[RECORD EXTRACTS — start]
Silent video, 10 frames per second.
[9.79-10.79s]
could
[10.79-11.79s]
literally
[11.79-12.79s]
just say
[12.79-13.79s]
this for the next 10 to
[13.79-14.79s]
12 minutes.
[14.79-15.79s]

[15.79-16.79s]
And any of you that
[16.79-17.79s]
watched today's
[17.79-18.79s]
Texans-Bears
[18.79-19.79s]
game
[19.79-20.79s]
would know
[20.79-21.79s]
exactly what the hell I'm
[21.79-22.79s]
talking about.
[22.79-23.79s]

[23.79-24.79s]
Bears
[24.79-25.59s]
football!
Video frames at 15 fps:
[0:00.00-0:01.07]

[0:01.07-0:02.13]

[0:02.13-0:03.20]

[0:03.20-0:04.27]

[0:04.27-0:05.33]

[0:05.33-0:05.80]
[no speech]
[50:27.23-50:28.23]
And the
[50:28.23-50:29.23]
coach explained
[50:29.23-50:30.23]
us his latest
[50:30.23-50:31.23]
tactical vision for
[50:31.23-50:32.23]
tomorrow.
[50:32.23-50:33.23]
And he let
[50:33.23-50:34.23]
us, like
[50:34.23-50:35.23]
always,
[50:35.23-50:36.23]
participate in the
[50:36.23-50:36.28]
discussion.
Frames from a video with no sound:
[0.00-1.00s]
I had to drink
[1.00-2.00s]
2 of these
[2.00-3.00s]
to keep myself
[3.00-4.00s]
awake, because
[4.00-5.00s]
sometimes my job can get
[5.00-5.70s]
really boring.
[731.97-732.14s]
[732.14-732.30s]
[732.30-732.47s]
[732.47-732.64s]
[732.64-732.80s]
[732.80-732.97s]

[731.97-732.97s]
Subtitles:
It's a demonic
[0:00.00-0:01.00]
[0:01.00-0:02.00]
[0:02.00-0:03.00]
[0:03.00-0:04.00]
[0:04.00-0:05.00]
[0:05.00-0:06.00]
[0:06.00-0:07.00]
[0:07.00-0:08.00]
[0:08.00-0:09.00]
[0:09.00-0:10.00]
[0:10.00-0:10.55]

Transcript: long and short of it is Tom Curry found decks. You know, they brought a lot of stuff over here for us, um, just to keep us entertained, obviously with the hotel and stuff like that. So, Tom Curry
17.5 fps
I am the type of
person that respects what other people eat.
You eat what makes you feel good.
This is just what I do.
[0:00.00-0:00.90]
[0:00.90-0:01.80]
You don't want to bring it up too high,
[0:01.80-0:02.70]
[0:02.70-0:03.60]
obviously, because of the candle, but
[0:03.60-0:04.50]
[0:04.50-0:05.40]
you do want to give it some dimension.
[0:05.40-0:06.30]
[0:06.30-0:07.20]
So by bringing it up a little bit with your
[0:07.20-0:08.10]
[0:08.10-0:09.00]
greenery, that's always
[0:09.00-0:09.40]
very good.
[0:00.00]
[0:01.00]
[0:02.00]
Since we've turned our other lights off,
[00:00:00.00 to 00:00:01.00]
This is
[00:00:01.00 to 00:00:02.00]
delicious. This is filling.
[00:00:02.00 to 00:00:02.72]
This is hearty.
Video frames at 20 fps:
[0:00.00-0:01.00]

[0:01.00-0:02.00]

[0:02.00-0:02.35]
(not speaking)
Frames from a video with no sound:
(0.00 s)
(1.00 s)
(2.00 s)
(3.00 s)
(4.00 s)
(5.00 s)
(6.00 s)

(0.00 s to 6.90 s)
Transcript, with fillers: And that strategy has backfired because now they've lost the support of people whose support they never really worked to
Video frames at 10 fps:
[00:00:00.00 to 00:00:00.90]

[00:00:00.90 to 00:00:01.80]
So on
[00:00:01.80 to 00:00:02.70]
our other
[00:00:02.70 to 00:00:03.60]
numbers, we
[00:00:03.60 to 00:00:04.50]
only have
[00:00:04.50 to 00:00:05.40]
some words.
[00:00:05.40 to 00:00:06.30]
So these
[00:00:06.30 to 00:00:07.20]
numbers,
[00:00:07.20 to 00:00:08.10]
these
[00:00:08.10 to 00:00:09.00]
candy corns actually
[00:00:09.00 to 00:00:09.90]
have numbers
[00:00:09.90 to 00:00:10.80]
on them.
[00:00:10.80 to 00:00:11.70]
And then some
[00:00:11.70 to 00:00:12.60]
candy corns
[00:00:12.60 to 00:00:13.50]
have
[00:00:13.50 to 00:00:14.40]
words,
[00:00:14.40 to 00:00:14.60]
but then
[RECORD EXTRACTS — finish]
**EXERCISE**: Search the records for the string "they" and, wherever a line contains it, please copy that line.

**EXERCISE RESULT**:
Transcript: long and short of it is Tom Curry found decks. You know, they brought a lot of stuff over here for us, um, just to keep us entertained, obviously with the hotel and stuff like that. So, Tom Curry
Transcript, with fillers: And that strategy has backfired because now they've lost the support of people whose support they never really worked to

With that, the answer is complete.